Darron Routzahn, plant manager for Teikuro, refused to comment on the abatement. But in minutes from last year’s Tax Incentive Review Council meeting, the council acknowledged the company has done poorly because of ties to the auto industry.
In the minutes, Franzen said Teikuro said it had increased sales but had had no documentation.
The city will continue the abatement, “but will monitor the situation with a possible modification.”
Although Teikuro has not fully met its obligations, the property values on the land have risen.
According to data from the county auditor’s office, the land was worth more than $3.6 million before the abatement and is now worth $5.2 million.
Sometimes a property on bare land receives very little tax revenues, but after development, schools get higher tax revenues even with the abatement, Faulkner said.
For example, Assurant Group started work on a property worth $230,600 in 1993. By the time the abatement was complete in 2003, the property was worth $22,182,500.
The schools only vote on a tax abatement if its higher than 60 percent, which happens rarely, according to both Clark-Shawnee and Springfield City officials. Leventhal said when the board does vote, it does not affect the decision, only delays it.
Both districts have representatives on the city and county tax incentive review councils.
Opponents question whether tax abatements are truly needed. Communities seem to rely on them as a means of staying in the competition for businesses.
“It’s not our number one selling tool for projects in the community,” Franzen said. “It’s a matter of remaining competitive across the regions and within like states we’re compared to in the region.”
Wittenberg’s Ankrom said the threat of businesses leaving is what leads local governments to dole out incentives.
“It is like pro sport franchises – as long as there are places welcoming new entrants with open arms, the mere threat of leaving is sufficient to accomplish the goal of retaining the breaks, or extending or sweetening them,” Ankrom said. “If they bail, it is a sign that other factors like labor availability or energy costs have risen to the top of the decision list.”
In addition to normal business factors such as location, suppliers and customers, companies compare what incentives are offered by local communities, Franzen said.
“… You can be excluded by not saying what you have available,” he said.
City and county leaders said they prefer to woo companies with other amenities, making the incentives an extra perk.

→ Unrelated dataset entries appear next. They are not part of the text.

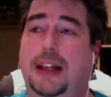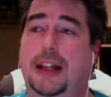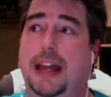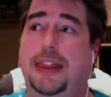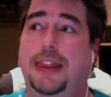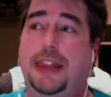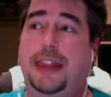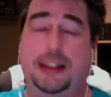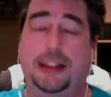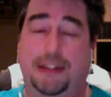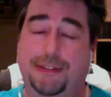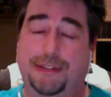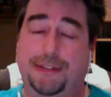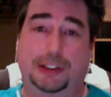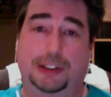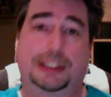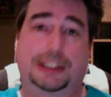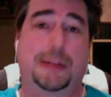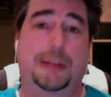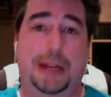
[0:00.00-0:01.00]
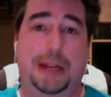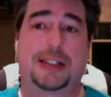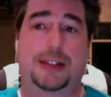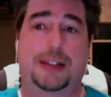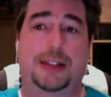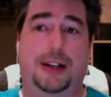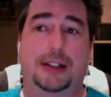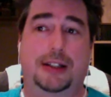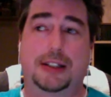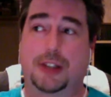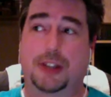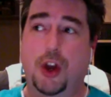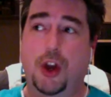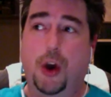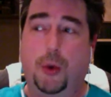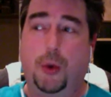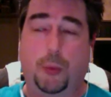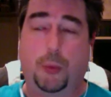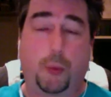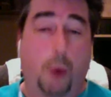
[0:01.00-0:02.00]
I think the first time I saw this
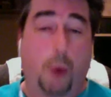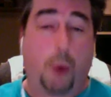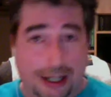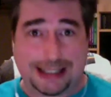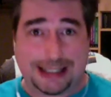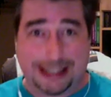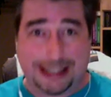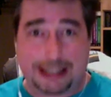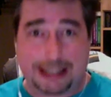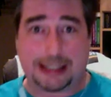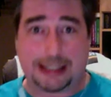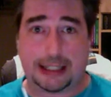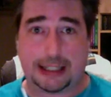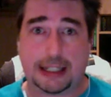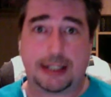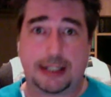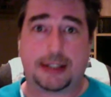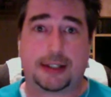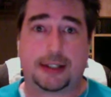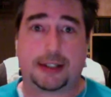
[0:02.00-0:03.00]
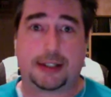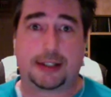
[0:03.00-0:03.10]
was the season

Franzen said he tries to convince companies Springfield is the right place because of the low cost of living, location, superior infrastructure and access to utilities.
“Those are real assets and those have real value to prospects,” Franzen said.

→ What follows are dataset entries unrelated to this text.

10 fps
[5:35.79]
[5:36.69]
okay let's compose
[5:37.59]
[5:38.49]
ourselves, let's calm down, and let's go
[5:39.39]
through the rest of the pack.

Franzen said some companies will emphasize the incentives too much and not be a great fit for what the community has.
“We’ve respectfully declined to go after them,” he said. “We’ll say ‘this isn’t a good fit for us.’ ”
Tax incentives encourage businesses to bounce around looking for the best deal rather than the best fit, Ankrom said.
“But the net effect when all jurisdictions put the same effort into attracting businesses with incentives is that business just gets shuffled around,” Ankrom said. “There is very little new net activity created by these incentives.”
An example would be Keystone Foods, now Martin-Brower, which received a tax deal from Fairfield City Council to move there. As a result that city gained hundreds of jobs. But to do so, the company moved its Springfield distribution operations at M&M Restaurant Supply to a new facility in Fairfield and laid off or transferred nearly 200 local workers.
Organizations such as the Heritage Foundation believe tax incentives are a reflection of a bad business climate in a community.
“Usually when states and localities go for target tax incentives, they’re doing so to cover for a lousy business tax climate,” said Curtis Dubay, senior policy analyst at the conservative think tank. “They have lousy taxes, so they’re trying to lure them back.”